The sense of the real, according to Ricoeur, is built up historically by the subject's experience and mediated by the social, political, economic and cultural contexts. The sense is not given by an immediate checking of the real by the subject, though built up through History. There is an historicity of the sense inherited by the cultural tradition.
There is a long way to a complete comprehension about real. The initial certainty on the Cartesian knowledge and on a right use of the language signs are not enough to point out how the real is constituted. It is necessary a psychoanalytical process, i.e., an interior analysis of the subject in order to explain non-rational conditionings of the knowledge process. This also means an enlargement of the concept of reason.
It is a very difficult and constant matter to interpret the real which proves this task is a matter of continuos interpretation. The scientific method rigorous vanish out under the impact of social, historical, political and economic and on the psychological conditionings of the subject.
The art of making Philosophy became an endless process of criticism and interpretation.
Once the social action is mediated by the signs, there exists an unveiled dispute among the various interpretation methods which generates the famous conflict of interpretation.
The points of view of Ricoeur are highly innovative and they approximate the real world philosophical reflection tradition and the interpretation of subject's action.
The approximation of the French philosopher with the psychoanalysis, mainly the Freudian one, opens a new and wide field to Philosophy.
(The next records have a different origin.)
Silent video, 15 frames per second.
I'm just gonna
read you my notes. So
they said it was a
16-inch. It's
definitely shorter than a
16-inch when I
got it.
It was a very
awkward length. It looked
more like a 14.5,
Some of the Ricoeur's approach take us to Jung. We can point, as an example, the Ricoeur's approach to the social imaginary remind us the issue of collective unconsciousness in Jung. A more rigorous exam on this approximation between them would require a comparative study that is not the scope of this paper.
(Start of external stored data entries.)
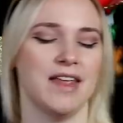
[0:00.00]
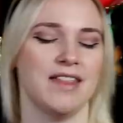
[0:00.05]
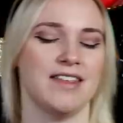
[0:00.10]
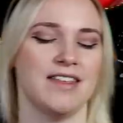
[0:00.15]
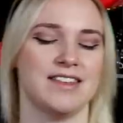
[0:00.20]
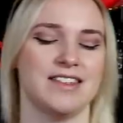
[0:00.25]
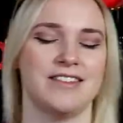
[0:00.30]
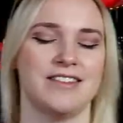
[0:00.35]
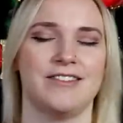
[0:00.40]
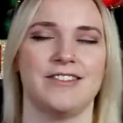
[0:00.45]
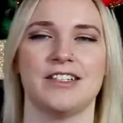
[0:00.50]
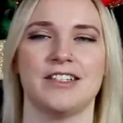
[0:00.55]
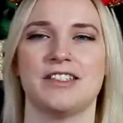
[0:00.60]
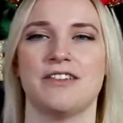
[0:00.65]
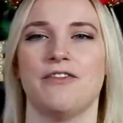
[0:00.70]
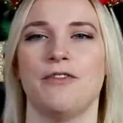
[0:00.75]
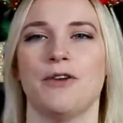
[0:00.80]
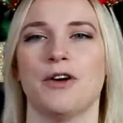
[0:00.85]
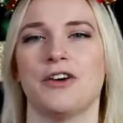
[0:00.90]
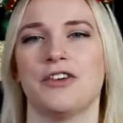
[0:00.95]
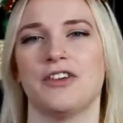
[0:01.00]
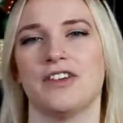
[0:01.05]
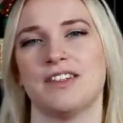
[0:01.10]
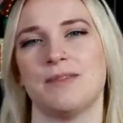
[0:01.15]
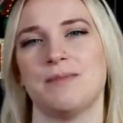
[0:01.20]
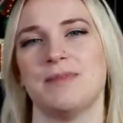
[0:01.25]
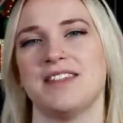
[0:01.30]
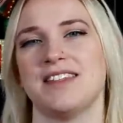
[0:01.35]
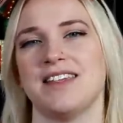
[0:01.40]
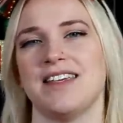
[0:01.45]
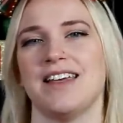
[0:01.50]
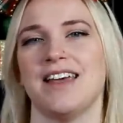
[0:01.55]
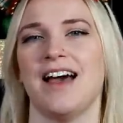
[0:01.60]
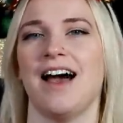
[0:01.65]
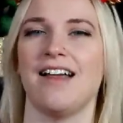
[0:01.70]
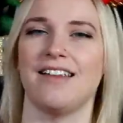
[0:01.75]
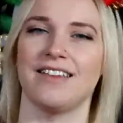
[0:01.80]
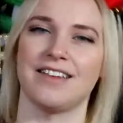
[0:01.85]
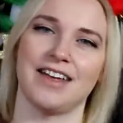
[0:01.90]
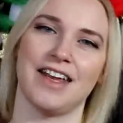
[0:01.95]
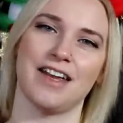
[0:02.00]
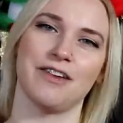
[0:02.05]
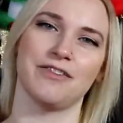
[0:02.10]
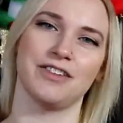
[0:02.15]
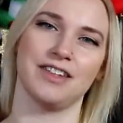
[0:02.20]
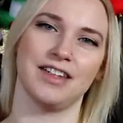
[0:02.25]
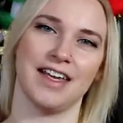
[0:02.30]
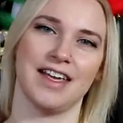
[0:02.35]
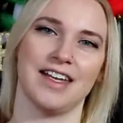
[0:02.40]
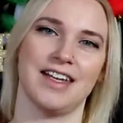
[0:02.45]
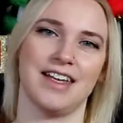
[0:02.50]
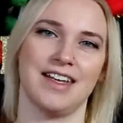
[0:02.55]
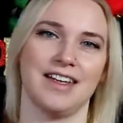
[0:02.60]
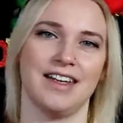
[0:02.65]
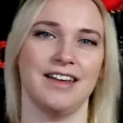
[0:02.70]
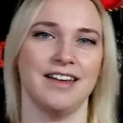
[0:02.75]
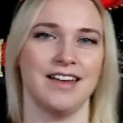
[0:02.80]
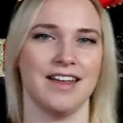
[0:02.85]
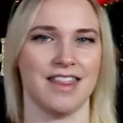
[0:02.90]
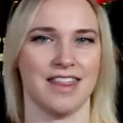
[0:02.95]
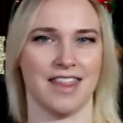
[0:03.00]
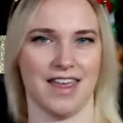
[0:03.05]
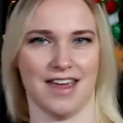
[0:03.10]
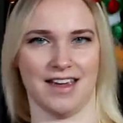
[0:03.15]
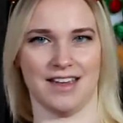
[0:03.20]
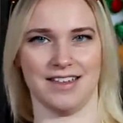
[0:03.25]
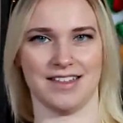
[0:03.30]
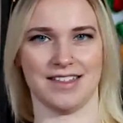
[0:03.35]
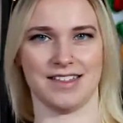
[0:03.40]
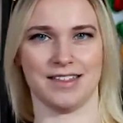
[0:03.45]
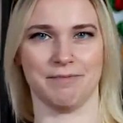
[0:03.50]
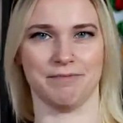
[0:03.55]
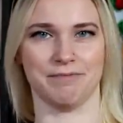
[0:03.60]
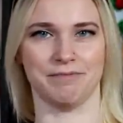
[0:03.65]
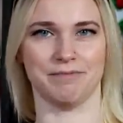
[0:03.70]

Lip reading: This is just for Christmassy, holiday-related things.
I agree with Ricoeur with respect to the discussion involving ideology, because it is not possible to find a better approach than this.
Ricoeur's approach on ideology reveals the linkage between knowledge, power and ideology. We can state the ideological phenomenon is intrinsic to the human process of knowledge.
The main contribution of the French philosopher on this issue concerns the fact the ideological phenomenon is not related only to the economic phenomenon, but to the political, social and cultural ones. Ideology does not come only from the process of domination of a social class, but comes out from a system of power created in a society.
We can also state the ideological phenomenon is endless and not available, because it is not possible to sustain a non-ideological approach when talking about ideology.
Finally, following this approach, it is necessary to revise the main textbooks on ideology. Some of them need a new approach, for example, the ideology of labor, ideology and propaganda, ideology and media, textbooks' ideology and the counter-ideology. It is necessary to seek deeper sense for ideological phenomenon and related issues.
This paper is part of my Master dissertation in Social Philosophy presented at Pontifical Catholic University at Campinas.
P. RICOEUR. The conflict of interpretation.
- RICOEUR, Paul. History and Truth. Illinois: Northwestern University Press, 1965. [trans. and intr. by Charles A Kelbley Evanston].
_____________. The conflict of interpretation. Evanston Northwestern University Press, 1974.
_____________. Political and social essays. Athens: Ohio University Press, 1975.
_____________. Lectures on ideology and utopia. Chicago: University of Chicago Press, 1975.
______________. Du texte a l' action. Paris: Editions du Seuil, 1986.
_____________. Soi-meme comme un autre. Chicago: Un. Of Chicago Press, 1992. [trans. By Kathleen Blamey].